» **PROBLEM DETAILS**: Output everything in the listing exactly, with no line missing.

» **WORKING DATA**:
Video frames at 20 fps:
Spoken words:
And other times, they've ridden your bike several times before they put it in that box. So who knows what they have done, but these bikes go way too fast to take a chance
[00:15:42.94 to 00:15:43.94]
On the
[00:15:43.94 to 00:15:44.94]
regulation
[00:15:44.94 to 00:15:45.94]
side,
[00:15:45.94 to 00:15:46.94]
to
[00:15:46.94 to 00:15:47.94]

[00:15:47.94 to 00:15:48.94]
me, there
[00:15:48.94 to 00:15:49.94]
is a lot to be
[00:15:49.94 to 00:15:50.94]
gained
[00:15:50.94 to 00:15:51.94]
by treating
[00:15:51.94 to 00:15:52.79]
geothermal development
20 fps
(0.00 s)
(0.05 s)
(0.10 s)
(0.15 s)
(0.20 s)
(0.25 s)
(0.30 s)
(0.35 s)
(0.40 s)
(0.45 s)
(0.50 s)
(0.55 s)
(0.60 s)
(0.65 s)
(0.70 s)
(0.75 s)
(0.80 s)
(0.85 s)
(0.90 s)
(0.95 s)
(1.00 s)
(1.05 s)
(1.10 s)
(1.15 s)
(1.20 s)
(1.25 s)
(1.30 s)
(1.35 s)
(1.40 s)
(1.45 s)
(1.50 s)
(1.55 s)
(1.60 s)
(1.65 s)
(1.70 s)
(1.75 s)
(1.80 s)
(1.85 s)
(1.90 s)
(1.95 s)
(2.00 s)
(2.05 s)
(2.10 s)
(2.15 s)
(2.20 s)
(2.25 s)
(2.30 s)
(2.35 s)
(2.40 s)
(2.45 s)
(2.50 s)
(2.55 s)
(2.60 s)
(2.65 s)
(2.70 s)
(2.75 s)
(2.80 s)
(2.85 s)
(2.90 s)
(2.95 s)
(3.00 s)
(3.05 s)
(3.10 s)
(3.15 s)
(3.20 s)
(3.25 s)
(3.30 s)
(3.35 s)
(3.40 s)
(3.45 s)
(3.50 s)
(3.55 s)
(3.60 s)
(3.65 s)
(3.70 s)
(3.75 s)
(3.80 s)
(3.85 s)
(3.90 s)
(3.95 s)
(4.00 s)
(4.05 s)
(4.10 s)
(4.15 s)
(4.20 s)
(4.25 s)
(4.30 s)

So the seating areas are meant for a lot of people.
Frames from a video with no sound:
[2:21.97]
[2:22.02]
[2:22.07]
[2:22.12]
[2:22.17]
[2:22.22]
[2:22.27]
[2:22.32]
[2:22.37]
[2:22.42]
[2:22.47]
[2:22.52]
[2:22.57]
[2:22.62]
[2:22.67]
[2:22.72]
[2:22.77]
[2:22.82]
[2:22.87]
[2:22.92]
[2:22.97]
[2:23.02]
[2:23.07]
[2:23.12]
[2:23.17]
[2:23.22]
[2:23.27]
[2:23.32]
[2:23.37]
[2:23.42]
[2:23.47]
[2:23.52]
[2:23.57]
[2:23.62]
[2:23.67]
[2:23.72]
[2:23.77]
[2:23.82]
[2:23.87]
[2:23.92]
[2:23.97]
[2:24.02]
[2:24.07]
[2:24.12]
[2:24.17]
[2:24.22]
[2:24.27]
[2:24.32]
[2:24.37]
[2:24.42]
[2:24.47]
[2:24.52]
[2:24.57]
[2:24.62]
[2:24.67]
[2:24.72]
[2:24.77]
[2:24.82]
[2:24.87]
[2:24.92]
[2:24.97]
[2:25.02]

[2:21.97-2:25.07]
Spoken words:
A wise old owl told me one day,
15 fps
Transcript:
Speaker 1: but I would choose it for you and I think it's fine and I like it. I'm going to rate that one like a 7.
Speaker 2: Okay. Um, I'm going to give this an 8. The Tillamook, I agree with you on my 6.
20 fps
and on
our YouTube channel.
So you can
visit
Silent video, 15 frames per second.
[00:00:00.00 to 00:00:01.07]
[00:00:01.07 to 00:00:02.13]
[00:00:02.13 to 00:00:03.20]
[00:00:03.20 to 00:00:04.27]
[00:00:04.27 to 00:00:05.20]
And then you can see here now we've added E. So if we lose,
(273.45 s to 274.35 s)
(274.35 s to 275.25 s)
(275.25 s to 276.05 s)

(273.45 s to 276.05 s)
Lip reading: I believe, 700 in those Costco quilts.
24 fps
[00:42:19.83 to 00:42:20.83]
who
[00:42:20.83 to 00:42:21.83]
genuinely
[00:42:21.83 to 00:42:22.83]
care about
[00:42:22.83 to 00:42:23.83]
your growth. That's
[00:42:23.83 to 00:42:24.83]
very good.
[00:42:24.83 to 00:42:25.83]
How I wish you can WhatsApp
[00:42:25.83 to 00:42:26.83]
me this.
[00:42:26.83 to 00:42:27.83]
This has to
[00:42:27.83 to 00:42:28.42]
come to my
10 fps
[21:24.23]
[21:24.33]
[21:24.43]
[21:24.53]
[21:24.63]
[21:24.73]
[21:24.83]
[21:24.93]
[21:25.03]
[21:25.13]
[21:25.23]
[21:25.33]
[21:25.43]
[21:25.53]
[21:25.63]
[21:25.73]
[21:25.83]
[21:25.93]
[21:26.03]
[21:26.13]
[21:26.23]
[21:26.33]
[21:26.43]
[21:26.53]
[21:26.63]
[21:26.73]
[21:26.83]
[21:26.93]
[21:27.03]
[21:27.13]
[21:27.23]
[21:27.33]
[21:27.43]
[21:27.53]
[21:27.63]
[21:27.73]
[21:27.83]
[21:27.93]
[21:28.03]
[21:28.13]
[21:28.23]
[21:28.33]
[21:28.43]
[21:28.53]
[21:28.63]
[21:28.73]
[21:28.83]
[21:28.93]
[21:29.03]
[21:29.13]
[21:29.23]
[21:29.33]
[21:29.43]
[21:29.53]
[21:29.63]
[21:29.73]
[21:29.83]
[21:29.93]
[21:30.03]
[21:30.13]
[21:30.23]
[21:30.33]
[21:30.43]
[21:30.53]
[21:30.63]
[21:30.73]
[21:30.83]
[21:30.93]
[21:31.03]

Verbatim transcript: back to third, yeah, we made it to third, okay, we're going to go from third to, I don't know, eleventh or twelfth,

» **ANSWER TO THIS PROBLEM**:
Video frames at 20 fps:
Spoken words:
And other times, they've ridden your bike several times before they put it in that box. So who knows what they have done, but these bikes go way too fast to take a chance
[00:15:42.94 to 00:15:43.94]
On the
[00:15:43.94 to 00:15:44.94]
regulation
[00:15:44.94 to 00:15:45.94]
side,
[00:15:45.94 to 00:15:46.94]
to
[00:15:46.94 to 00:15:47.94]

[00:15:47.94 to 00:15:48.94]
me, there
[00:15:48.94 to 00:15:49.94]
is a lot to be
[00:15:49.94 to 00:15:50.94]
gained
[00:15:50.94 to 00:15:51.94]
by treating
[00:15:51.94 to 00:15:52.79]
geothermal development
20 fps
(0.00 s)
(0.05 s)
(0.10 s)
(0.15 s)
(0.20 s)
(0.25 s)
(0.30 s)
(0.35 s)
(0.40 s)
(0.45 s)
(0.50 s)
(0.55 s)
(0.60 s)
(0.65 s)
(0.70 s)
(0.75 s)
(0.80 s)
(0.85 s)
(0.90 s)
(0.95 s)
(1.00 s)
(1.05 s)
(1.10 s)
(1.15 s)
(1.20 s)
(1.25 s)
(1.30 s)
(1.35 s)
(1.40 s)
(1.45 s)
(1.50 s)
(1.55 s)
(1.60 s)
(1.65 s)
(1.70 s)
(1.75 s)
(1.80 s)
(1.85 s)
(1.90 s)
(1.95 s)
(2.00 s)
(2.05 s)
(2.10 s)
(2.15 s)
(2.20 s)
(2.25 s)
(2.30 s)
(2.35 s)
(2.40 s)
(2.45 s)
(2.50 s)
(2.55 s)
(2.60 s)
(2.65 s)
(2.70 s)
(2.75 s)
(2.80 s)
(2.85 s)
(2.90 s)
(2.95 s)
(3.00 s)
(3.05 s)
(3.10 s)
(3.15 s)
(3.20 s)
(3.25 s)
(3.30 s)
(3.35 s)
(3.40 s)
(3.45 s)
(3.50 s)
(3.55 s)
(3.60 s)
(3.65 s)
(3.70 s)
(3.75 s)
(3.80 s)
(3.85 s)
(3.90 s)
(3.95 s)
(4.00 s)
(4.05 s)
(4.10 s)
(4.15 s)
(4.20 s)
(4.25 s)
(4.30 s)

So the seating areas are meant for a lot of people.
Frames from a video with no sound:
[2:21.97]
[2:22.02]
[2:22.07]
[2:22.12]
[2:22.17]
[2:22.22]
[2:22.27]
[2:22.32]
[2:22.37]
[2:22.42]
[2:22.47]
[2:22.52]
[2:22.57]
[2:22.62]
[2:22.67]
[2:22.72]
[2:22.77]
[2:22.82]
[2:22.87]
[2:22.92]
[2:22.97]
[2:23.02]
[2:23.07]
[2:23.12]
[2:23.17]
[2:23.22]
[2:23.27]
[2:23.32]
[2:23.37]
[2:23.42]
[2:23.47]
[2:23.52]
[2:23.57]
[2:23.62]
[2:23.67]
[2:23.72]
[2:23.77]
[2:23.82]
[2:23.87]
[2:23.92]
[2:23.97]
[2:24.02]
[2:24.07]
[2:24.12]
[2:24.17]
[2:24.22]
[2:24.27]
[2:24.32]
[2:24.37]
[2:24.42]
[2:24.47]
[2:24.52]
[2:24.57]
[2:24.62]
[2:24.67]
[2:24.72]
[2:24.77]
[2:24.82]
[2:24.87]
[2:24.92]
[2:24.97]
[2:25.02]

[2:21.97-2:25.07]
Spoken words:
A wise old owl told me one day,
15 fps
Transcript:
Speaker 1: but I would choose it for you and I think it's fine and I like it. I'm going to rate that one like a 7.
Speaker 2: Okay. Um, I'm going to give this an 8. The Tillamook, I agree with you on my 6.
20 fps
and on
our YouTube channel.
So you can
visit
Silent video, 15 frames per second.
[00:00:00.00 to 00:00:01.07]
[00:00:01.07 to 00:00:02.13]
[00:00:02.13 to 00:00:03.20]
[00:00:03.20 to 00:00:04.27]
[00:00:04.27 to 00:00:05.20]
And then you can see here now we've added E. So if we lose,
(273.45 s to 274.35 s)
(274.35 s to 275.25 s)
(275.25 s to 276.05 s)

(273.45 s to 276.05 s)
Lip reading: I believe, 700 in those Costco quilts.
24 fps
[00:42:19.83 to 00:42:20.83]
who
[00:42:20.83 to 00:42:21.83]
genuinely
[00:42:21.83 to 00:42:22.83]
care about
[00:42:22.83 to 00:42:23.83]
your growth. That's
[00:42:23.83 to 00:42:24.83]
very good.
[00:42:24.83 to 00:42:25.83]
How I wish you can WhatsApp
[00:42:25.83 to 00:42:26.83]
me this.
[00:42:26.83 to 00:42:27.83]
This has to
[00:42:27.83 to 00:42:28.42]
come to my
10 fps
[21:24.23]
[21:24.33]
[21:24.43]
[21:24.53]
[21:24.63]
[21:24.73]
[21:24.83]
[21:24.93]
[21:25.03]
[21:25.13]
[21:25.23]
[21:25.33]
[21:25.43]
[21:25.53]
[21:25.63]
[21:25.73]
[21:25.83]
[21:25.93]
[21:26.03]
[21:26.13]
[21:26.23]
[21:26.33]
[21:26.43]
[21:26.53]
[21:26.63]
[21:26.73]
[21:26.83]
[21:26.93]
[21:27.03]
[21:27.13]
[21:27.23]
[21:27.33]
[21:27.43]
[21:27.53]
[21:27.63]
[21:27.73]
[21:27.83]
[21:27.93]
[21:28.03]
[21:28.13]
[21:28.23]
[21:28.33]
[21:28.43]
[21:28.53]
[21:28.63]
[21:28.73]
[21:28.83]
[21:28.93]
[21:29.03]
[21:29.13]
[21:29.23]
[21:29.33]
[21:29.43]
[21:29.53]
[21:29.63]
[21:29.73]
[21:29.83]
[21:29.93]
[21:30.03]
[21:30.13]
[21:30.23]
[21:30.33]
[21:30.43]
[21:30.53]
[21:30.63]
[21:30.73]
[21:30.83]
[21:30.93]
[21:31.03]

Verbatim transcript: back to third, yeah, we made it to third, okay, we're going to go from third to, I don't know, eleventh or twelfth,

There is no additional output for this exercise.